Your assignment:
How many lines in the entries below include the string "second"? Answer with the number only.

Dataset extract:
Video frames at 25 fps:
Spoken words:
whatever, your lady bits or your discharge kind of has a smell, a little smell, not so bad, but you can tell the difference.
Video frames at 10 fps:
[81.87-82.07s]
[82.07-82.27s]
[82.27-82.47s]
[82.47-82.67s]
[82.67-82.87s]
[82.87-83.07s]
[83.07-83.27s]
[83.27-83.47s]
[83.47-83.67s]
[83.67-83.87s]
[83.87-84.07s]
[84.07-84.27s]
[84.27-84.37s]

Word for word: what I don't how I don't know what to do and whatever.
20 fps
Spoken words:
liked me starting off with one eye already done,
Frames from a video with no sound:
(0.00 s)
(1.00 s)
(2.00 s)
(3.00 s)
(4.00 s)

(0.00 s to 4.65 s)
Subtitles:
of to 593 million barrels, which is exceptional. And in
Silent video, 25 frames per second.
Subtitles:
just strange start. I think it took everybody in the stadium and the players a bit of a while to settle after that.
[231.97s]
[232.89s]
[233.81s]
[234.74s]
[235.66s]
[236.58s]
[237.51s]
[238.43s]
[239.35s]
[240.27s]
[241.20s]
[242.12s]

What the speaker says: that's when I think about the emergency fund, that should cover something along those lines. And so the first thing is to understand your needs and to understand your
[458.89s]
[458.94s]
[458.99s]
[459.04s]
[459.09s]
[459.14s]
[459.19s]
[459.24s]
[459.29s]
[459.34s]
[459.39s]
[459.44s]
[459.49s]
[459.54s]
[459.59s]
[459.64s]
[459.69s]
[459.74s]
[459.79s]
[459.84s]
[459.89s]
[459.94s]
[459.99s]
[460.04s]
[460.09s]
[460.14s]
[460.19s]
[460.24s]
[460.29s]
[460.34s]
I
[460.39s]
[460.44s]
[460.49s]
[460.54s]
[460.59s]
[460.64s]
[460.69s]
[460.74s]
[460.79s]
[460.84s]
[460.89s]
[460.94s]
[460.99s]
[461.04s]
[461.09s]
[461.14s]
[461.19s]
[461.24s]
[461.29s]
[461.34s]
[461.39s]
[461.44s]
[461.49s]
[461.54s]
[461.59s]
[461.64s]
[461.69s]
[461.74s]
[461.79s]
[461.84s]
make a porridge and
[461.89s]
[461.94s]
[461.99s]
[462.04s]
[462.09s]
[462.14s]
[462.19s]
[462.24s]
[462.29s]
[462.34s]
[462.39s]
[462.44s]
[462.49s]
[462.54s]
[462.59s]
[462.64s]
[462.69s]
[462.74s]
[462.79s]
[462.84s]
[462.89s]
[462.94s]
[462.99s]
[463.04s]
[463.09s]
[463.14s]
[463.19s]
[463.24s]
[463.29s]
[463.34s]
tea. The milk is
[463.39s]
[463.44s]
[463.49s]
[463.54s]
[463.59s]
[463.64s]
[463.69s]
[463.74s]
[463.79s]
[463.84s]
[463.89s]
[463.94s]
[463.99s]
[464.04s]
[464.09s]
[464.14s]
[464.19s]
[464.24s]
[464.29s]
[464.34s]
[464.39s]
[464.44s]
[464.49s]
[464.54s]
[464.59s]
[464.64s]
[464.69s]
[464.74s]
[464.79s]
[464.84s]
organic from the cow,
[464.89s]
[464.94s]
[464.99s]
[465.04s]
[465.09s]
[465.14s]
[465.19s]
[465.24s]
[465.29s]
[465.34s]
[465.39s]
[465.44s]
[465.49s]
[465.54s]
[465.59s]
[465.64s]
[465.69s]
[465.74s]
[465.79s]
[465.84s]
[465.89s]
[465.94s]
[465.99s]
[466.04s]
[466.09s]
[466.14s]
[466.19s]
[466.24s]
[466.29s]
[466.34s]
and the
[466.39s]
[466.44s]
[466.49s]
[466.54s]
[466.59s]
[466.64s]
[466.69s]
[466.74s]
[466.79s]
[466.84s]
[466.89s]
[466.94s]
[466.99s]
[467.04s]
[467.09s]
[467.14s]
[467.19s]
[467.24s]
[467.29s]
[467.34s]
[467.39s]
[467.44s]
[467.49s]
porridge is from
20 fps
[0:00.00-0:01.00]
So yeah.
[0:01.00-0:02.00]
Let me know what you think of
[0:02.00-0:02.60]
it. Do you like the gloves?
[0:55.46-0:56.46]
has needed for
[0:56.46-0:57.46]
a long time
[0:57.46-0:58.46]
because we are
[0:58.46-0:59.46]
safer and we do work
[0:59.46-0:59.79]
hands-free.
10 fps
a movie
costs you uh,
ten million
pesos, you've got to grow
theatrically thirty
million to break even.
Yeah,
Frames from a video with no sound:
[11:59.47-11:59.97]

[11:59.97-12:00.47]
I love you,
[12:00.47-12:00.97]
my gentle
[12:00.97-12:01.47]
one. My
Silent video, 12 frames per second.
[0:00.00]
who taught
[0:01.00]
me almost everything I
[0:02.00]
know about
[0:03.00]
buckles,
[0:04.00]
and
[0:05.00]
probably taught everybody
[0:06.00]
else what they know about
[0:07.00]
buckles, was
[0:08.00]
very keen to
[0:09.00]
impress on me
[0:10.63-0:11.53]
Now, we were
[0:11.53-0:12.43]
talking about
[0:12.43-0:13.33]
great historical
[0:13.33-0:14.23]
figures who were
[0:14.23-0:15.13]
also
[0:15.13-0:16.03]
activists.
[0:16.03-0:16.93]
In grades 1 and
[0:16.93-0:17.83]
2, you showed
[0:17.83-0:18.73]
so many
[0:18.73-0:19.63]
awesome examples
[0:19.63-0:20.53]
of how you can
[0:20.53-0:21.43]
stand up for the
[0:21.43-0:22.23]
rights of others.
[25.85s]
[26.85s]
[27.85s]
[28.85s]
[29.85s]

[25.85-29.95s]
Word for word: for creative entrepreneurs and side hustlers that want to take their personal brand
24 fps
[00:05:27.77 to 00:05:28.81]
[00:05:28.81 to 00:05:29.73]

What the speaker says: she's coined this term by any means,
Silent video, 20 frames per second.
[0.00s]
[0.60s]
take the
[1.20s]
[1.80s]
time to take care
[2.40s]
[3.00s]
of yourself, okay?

Written answer:
3